Martin taught me to stop seeing life as a series of stepping stones. He observed that everyone who auditioned for Second City's Touring Company didn't want to understudy TourCo at all. They wanted the movie deal based on their hit SNL character. To do that, they had to get TourCo, move on to ETC, then mainstage, land a gig performing for Lorne Michaels, and finally score a hit with viewers with something inane but irresistible, the "Lothar" of the modern era. Consider this: it's like throwing a dart and hitting five consecutive bulls eyes. With the same dart.

So, I can't say that I didn't expect the day that I would graduate the Training Center with nothing more than an expensive t-shirt. I just wish I had had more time with Martin, or that more teachers took on his, "You are pure potential" viewpoint.
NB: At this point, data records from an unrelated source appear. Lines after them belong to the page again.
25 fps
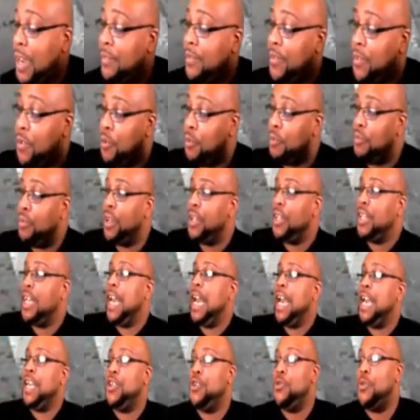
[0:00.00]
for you, brother,
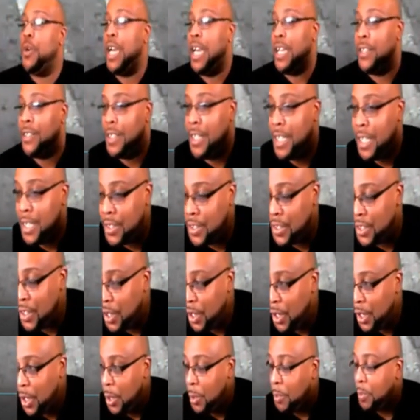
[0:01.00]
how you handle this
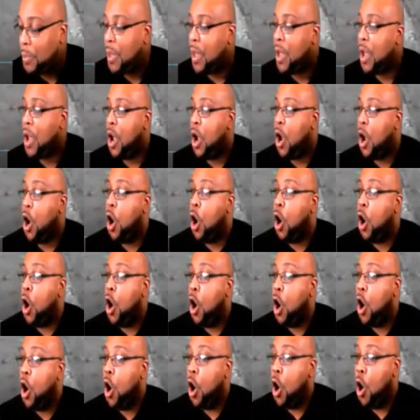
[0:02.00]

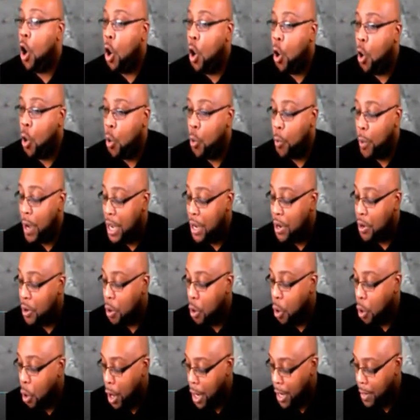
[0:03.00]
whole
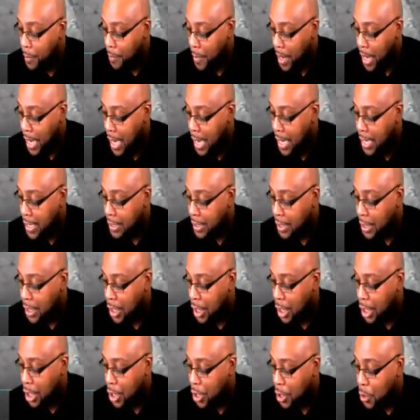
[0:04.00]
recording, man.
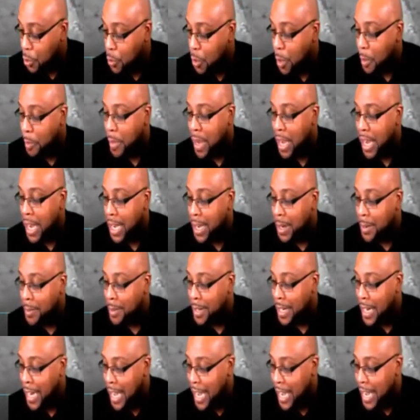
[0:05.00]
You a man
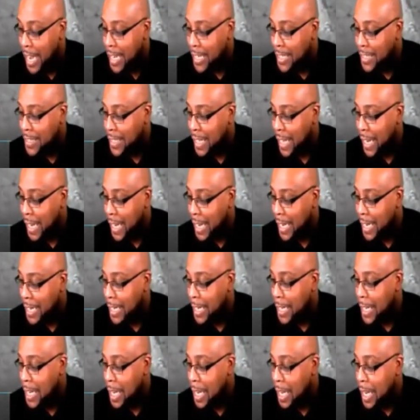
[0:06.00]
of class,
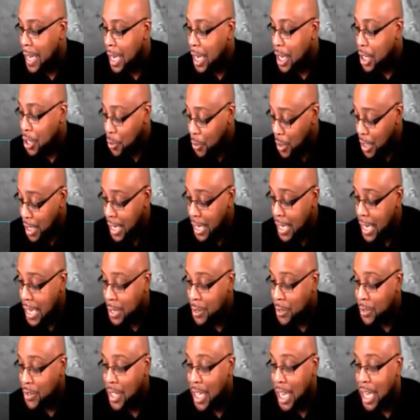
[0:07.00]
and you did,
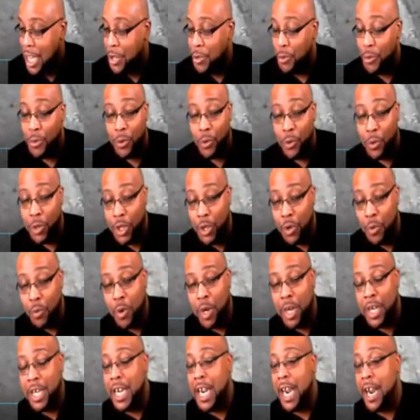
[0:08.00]
like you said, you was doing. You
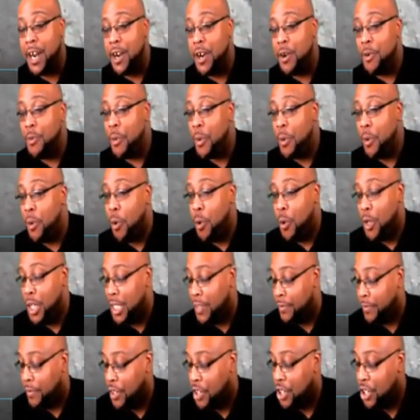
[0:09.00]
went down there to record
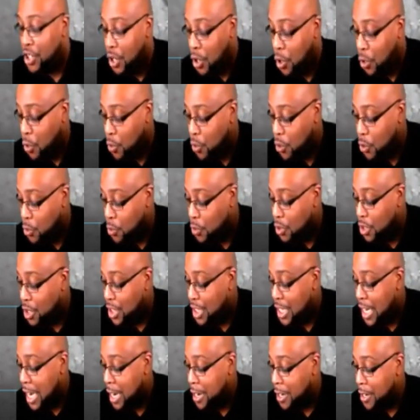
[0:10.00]
this for show. You was
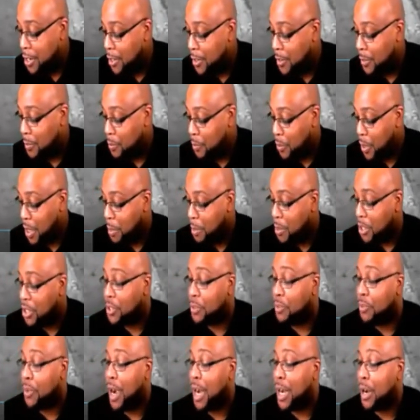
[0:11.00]
just down there to pretty
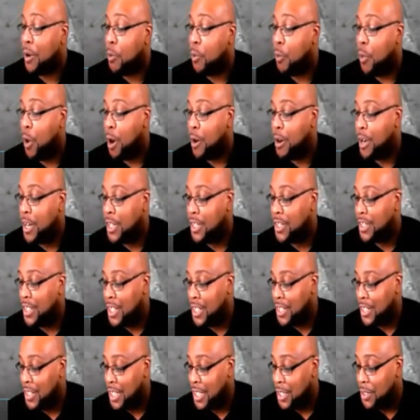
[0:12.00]
much to bring awareness to
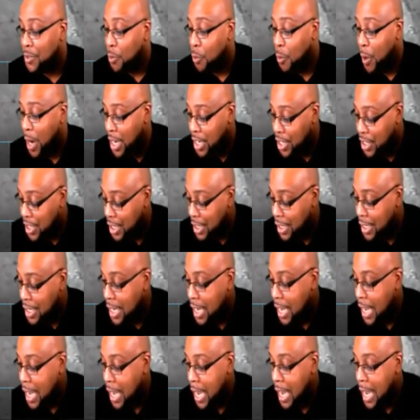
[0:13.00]
the
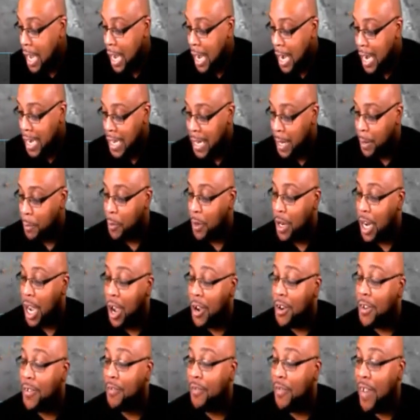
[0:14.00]
situation. And even with
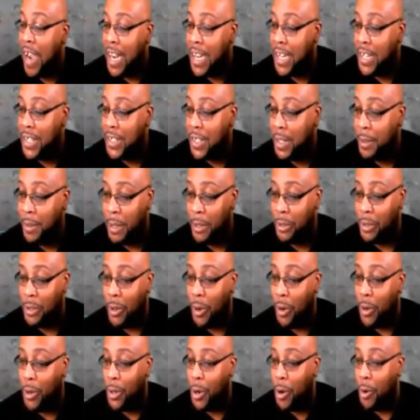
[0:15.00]
all the fighting stuff that was
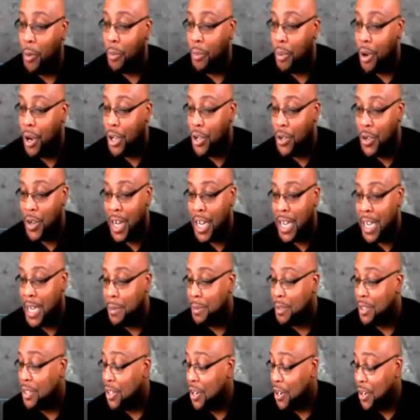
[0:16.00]
going on, bro, you didn't
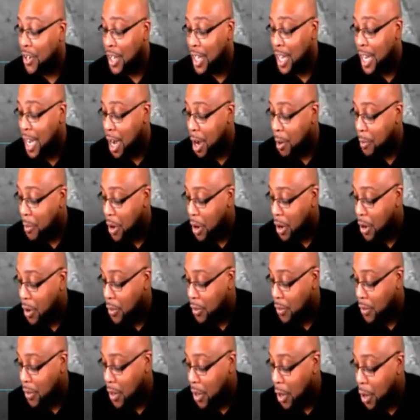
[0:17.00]
even turn the
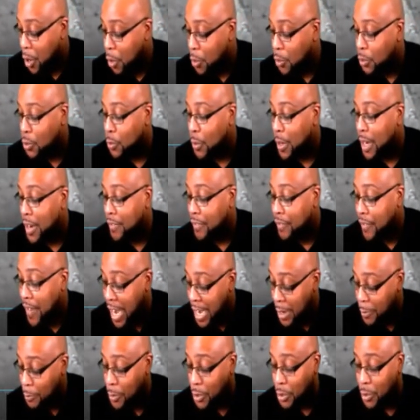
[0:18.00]
camera on to where the
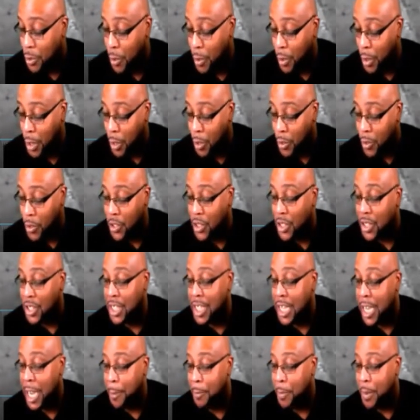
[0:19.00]
fighting was going on. You
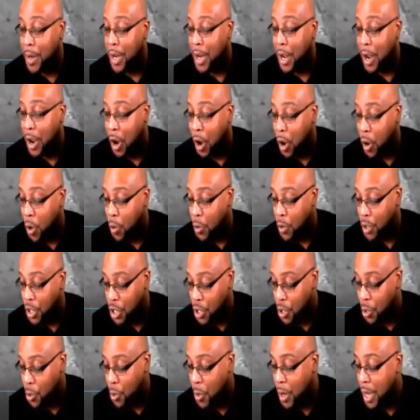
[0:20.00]
just kept it on
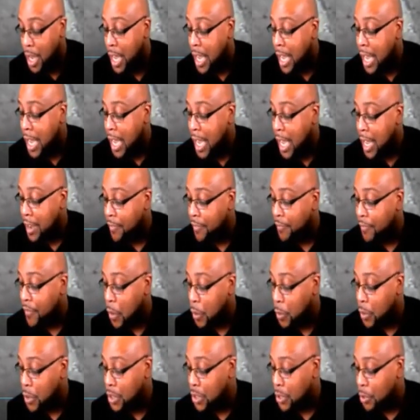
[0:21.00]
you and
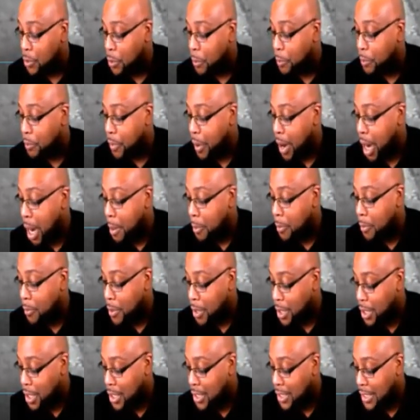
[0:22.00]
focused on the problem
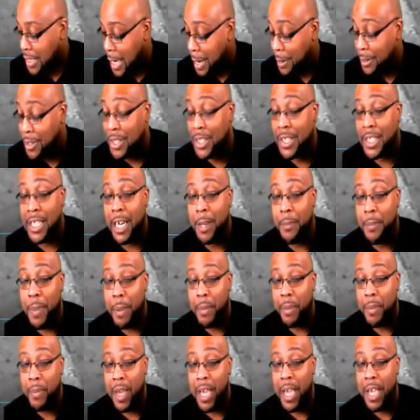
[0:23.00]
was. And I'll just tell
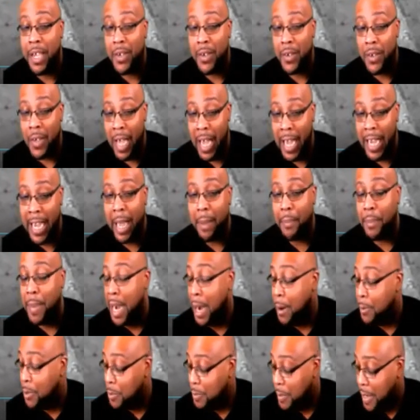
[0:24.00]
people, man, I got
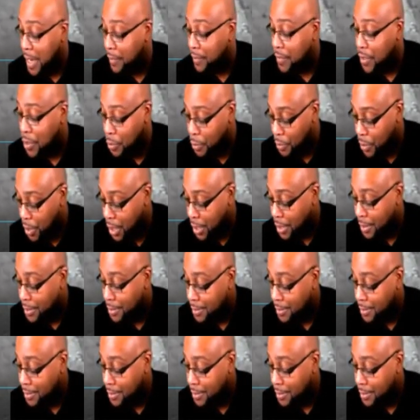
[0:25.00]
mad respect for you, brother.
Stephen Colbert taught my Level 5 class, and he was very nice, but my class didn't get along and he wasn't the character he plays on TV. He was interesting and hardworking and, in retrospect, I wish I had gotten to know him better, because he says such interesting things about Del.

It took me a long time to get into Del. My first workshop with him proved only how much of a jerk he could be toward college students. I guess having written The Book on what he saw as the future of improvisation led him to feel a little embittered about having to give workshops to people who had never read it, but, man, watching him bum and smoke cigarettes while he visibly hated our game of Freeze Tag made it hard to like that son of a bitch. It wasn't until I reached the end of my IO classes that I realized how much we had in common: the man was a science fiction nerd. That was cool.

More than that, once he saw a scene break out of the usual tropes of improv, becoming something closer to Art, he opened up like a flower. I was lucky enough to perform with some of the most talented and motivated people at the theatre at the time, and together all of us learned new stuff every time we took the stage. If Martin saw us as pure potential, Del saw us as the fathers of Art, mothers of Chaos, children of Science, siblings of Melodramatic Capitalization.

Too many years have gone by since their passing, and there's no rhyme or reason why I would think of them today. Perhaps it's just the season, or the loved ones we've lost recently and the many more ahead of us. It's too bad that just coming up with the quote doesn't get the book written, but that's life. Here's what I would have said:

To Del and Martin, who would have been surprised to find they share this page.
Gurus, legends, friends (but not with each other). May the heavens thunder with your wit.